舅舅一脸得意,刚要上前炫耀,找找场子折辱他们一番。

阿娘起身挡着了他。

“兄长,你去看看瑶瑶的燕窝炖好了吗?”

舅舅叹气离去,爹爹却冷着脸上前。

“郑阿鸢,你和你兄长该不会是知道今日我要登门,所以故意演着一出戏吧?”

“你不过是个被休弃妇,哪户好人家还能看得上你?”

“定然是你不知廉耻,被休之后还想以此拿捏我们兄弟二人,想让我们把你迎回去吧,做梦!”

爹爹和小叔一唱一和。

我忍不住皱紧眉头,握紧阿娘的手。

“爹爹,你怎么能这样欺负阿娘?”

小叔却笑着抱起我。

“瑶瑶,你是我们江家人,哪有跟着你阿娘的道理?”

“快跟小叔回去吧,你的小娘春玉很喜欢你呢……”

我挣脱不掉,急得咬了他一口。

小叔脸色大变,把我扔了下来。

“小兔崽子!跟你娘一样凶巴巴的,难怪没有男人爱!”

爹爹冷眼旁观着,最后望向了一言不发的阿娘。

他语重心长道:

“阿鸢,之前是我冷落了你,但春玉毕竟是个弱女子,不比你会武功,当时情急扔下了你,也是无奈之举。”

那是上个月发生的事。

春玉还未进门,非要同阿娘上山烧香拜佛。

阿娘本想跟她说清楚便去了,却不料中途遇上匪患,阿娘和春玉都被挟持了。

爹爹带着赎金赶来相救时。

土匪头子哈哈大笑,“这两个小美人各有千秋,这些银子,只够救一个的!”

爹爹甚至没有犹豫,果断选了春玉。

春玉扑在爹爹怀里哭的梨花带雨。

他们顾不上营救阿娘,便逃之夭夭。

最后阿娘彻底心死,徒手抗击十几个土匪,带着一身重伤回来。

一进门却看到,爹爹和小叔都一脸关切的围在春玉身边。

一个小心翼翼给她擦拭脸上的伤痕。

另一个满眼心疼,轻柔的把她抱在怀里安抚。

那一刻,阿娘就已经决定离开了。

如今再提起,阿娘面无表情的转过身:

“这些过去的事,我早就忘了。”

“不知道江大人来这里,所为何事?”

爹爹愣了愣,很快笑道:“还是阿鸢你懂我,我这次来,是来问你要武馆的镇馆之宝的。
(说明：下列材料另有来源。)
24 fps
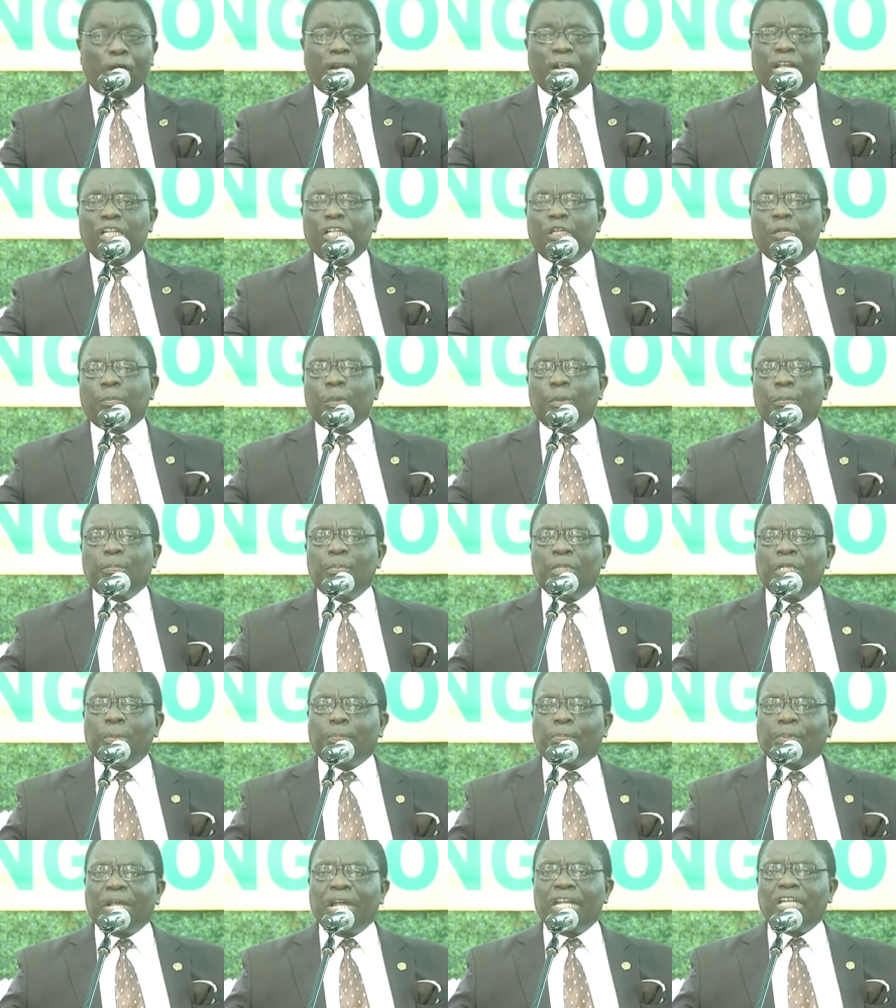already
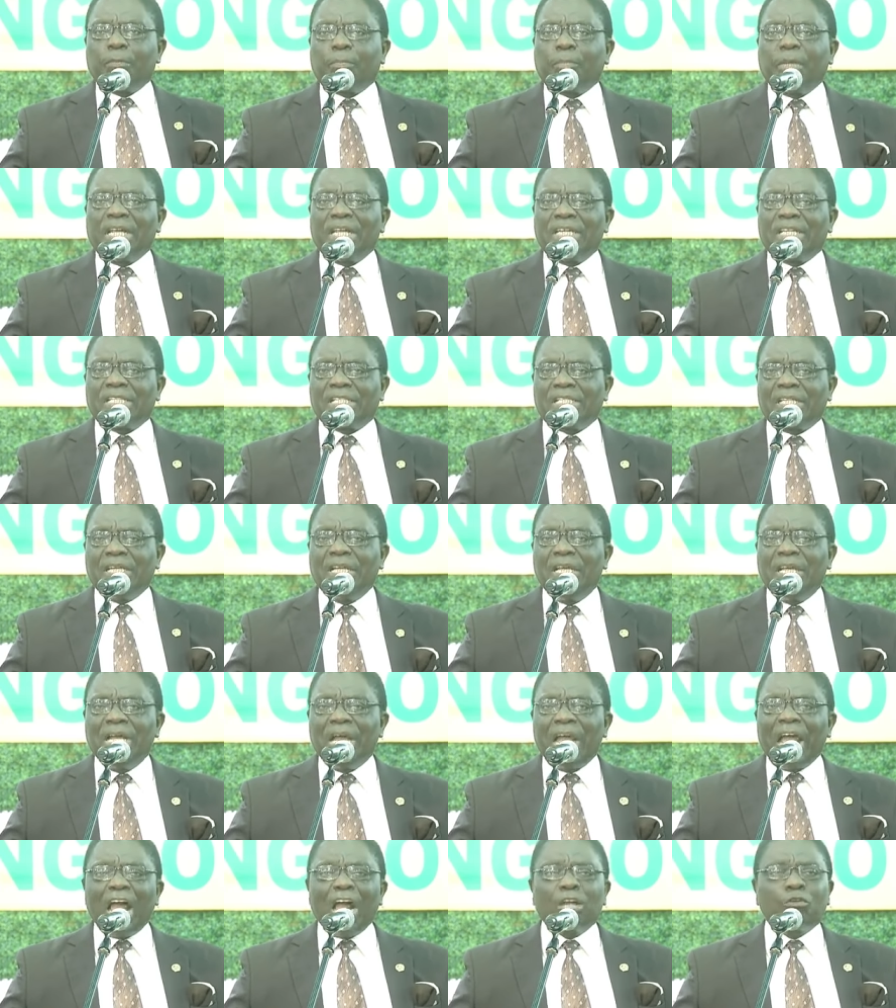prepared the place,
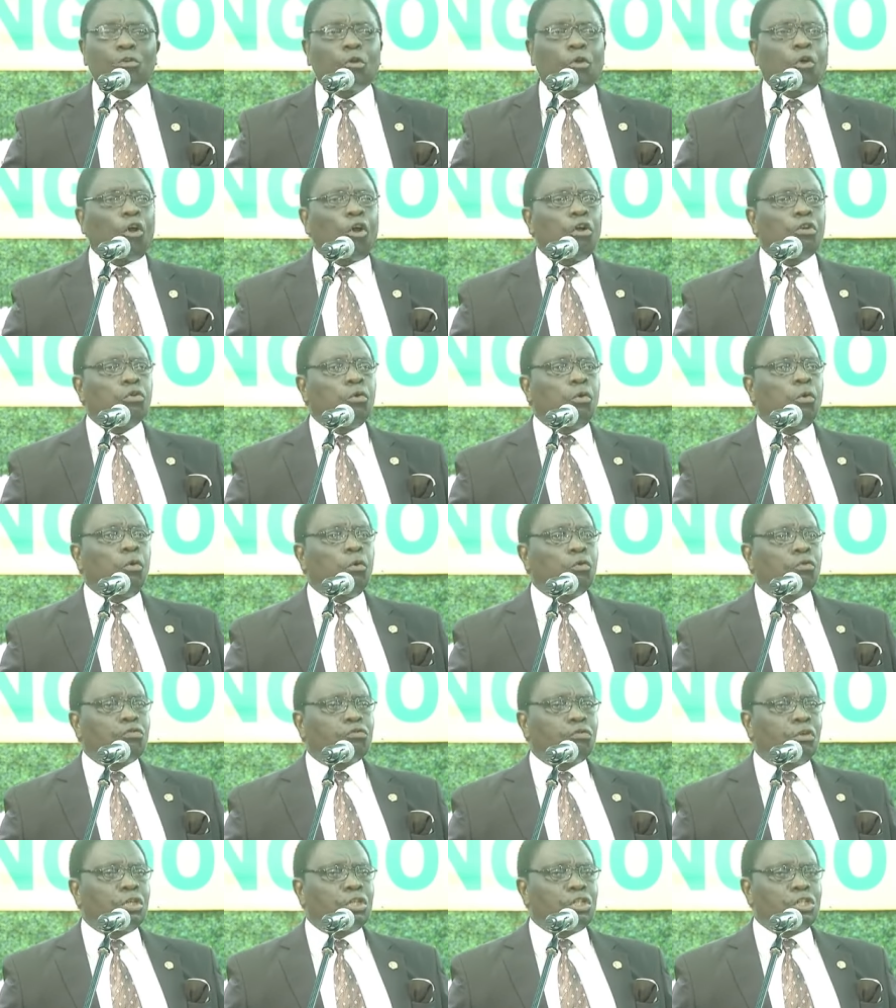and to cut the whole
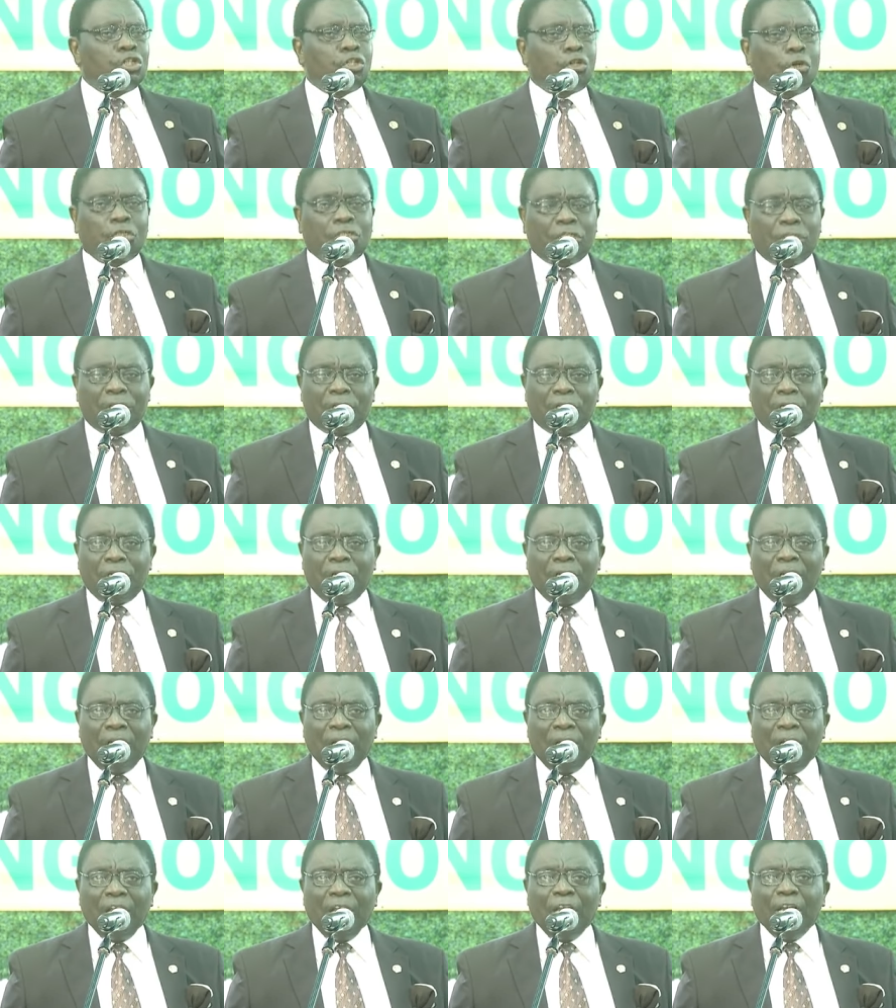story short,
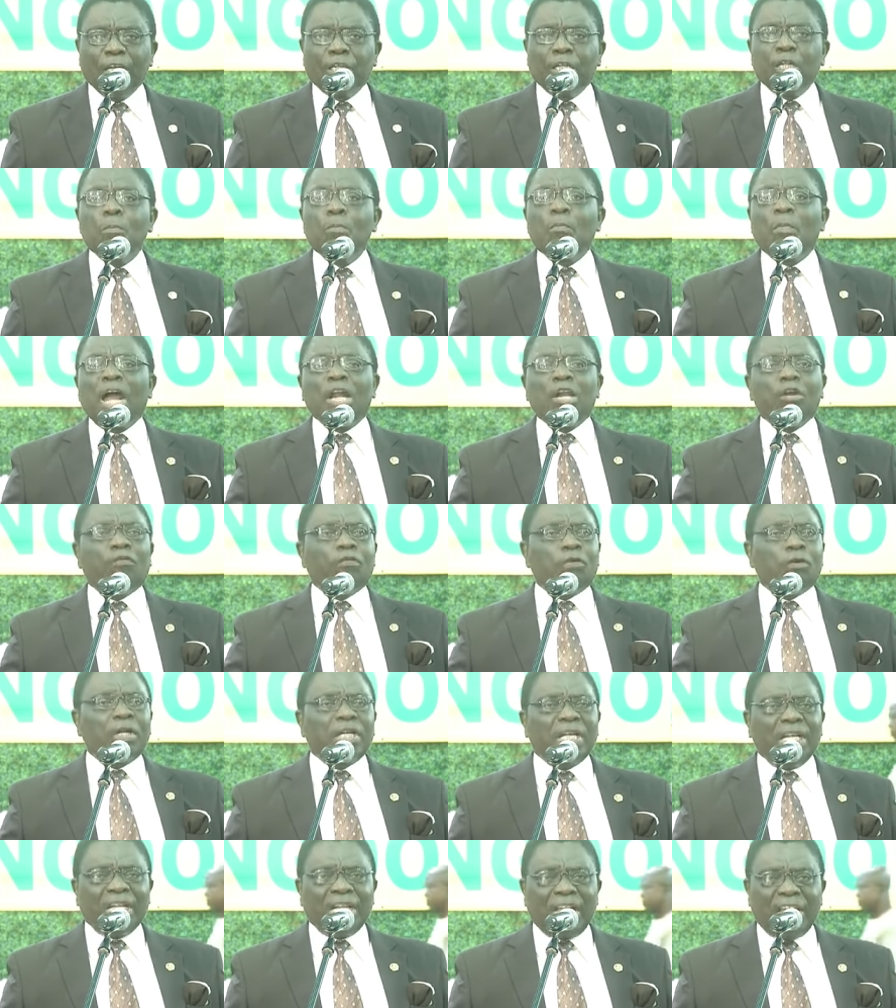the man of
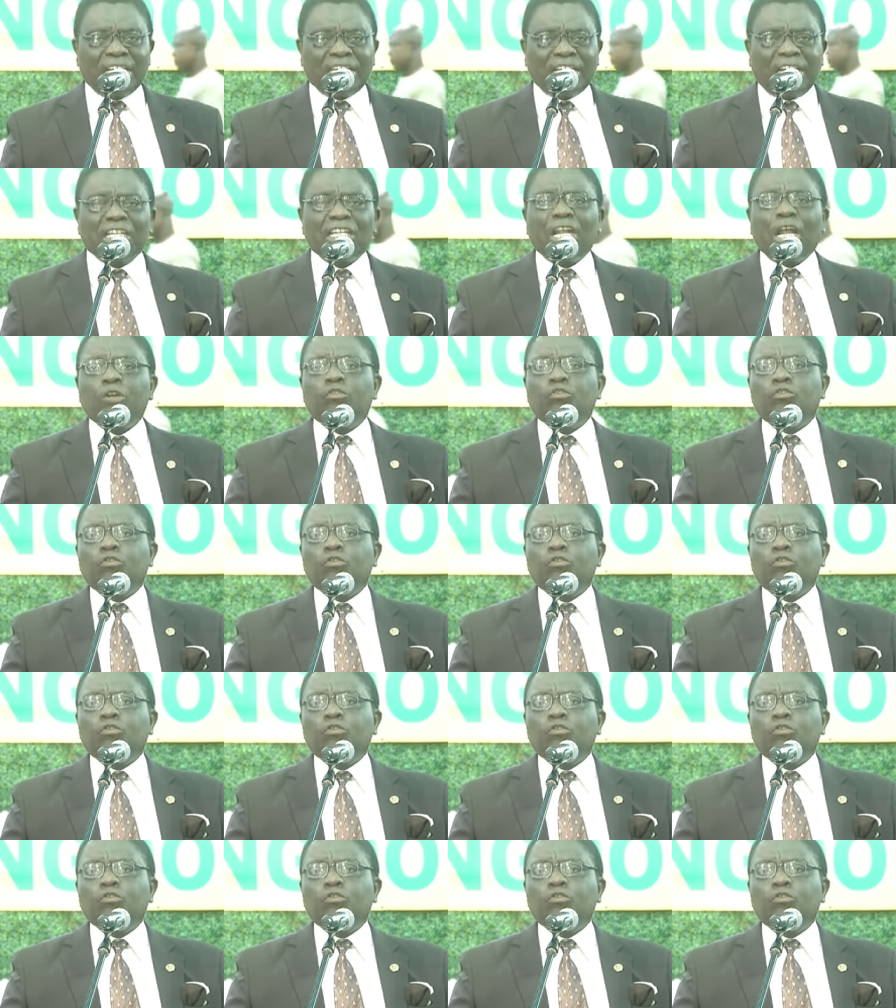God Elisha now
”

3

阿娘眼神微动,爹爹却继续开口。

“是这样的,算命先生说你那个镇馆之宝,克春玉。”

“这些天春玉一直都在生病,估计都是那个镇馆之宝的缘故,你快拿出来,交给我毁掉。”

“之后我们兄弟二人再也不来叨扰你!”

我蓦然瞪大眼睛。

天底下怎么会有爹爹这等厚颜无耻之人?

他分明知道,镇馆之宝玉关公价值连城,也是阿娘最心爱之物。

当初阿娘说过,镇馆之宝在一日,武馆就在一日。

那不只是个宝物,更是武馆的核心。

爹爹这是要毁了阿娘的心血吗?

阿娘冷笑,

“江大人是以什么身份说出这些话的?”

“既然休书已出,你我再无夫妻情分,武馆是我一手创办的,与你们江家无关。”

“何春玉生病,居然还能与我武馆扯上关系?你怎么不说皇宫克她,去把皇宫拆了呢?”

爹爹闻言脸色大变。

“莫要胡说!”

他上前来要捂住阿娘的嘴,却被阿娘迅速躲开,狠狠一甩。

爹爹瞬间狼狈的摔倒在地上。

他抬头一脸无奈,

“阿鸢,你别跟我置气。我都说了那休书只是逢场作戏,等我安抚好春玉,择日定然会将你接回江府,你还是我江衡的正妻。”

阿娘嗤笑一声,不屑一顾转头离去。

“你还是让你那小妾做正妻吧,我可配不上江大人。”

阿娘牵着我的手离开。

让府中下人送客。

我冲着被赶走的爹爹和小叔,挑眉一笑。

爹爹这些年有了钱,迷上了赌博。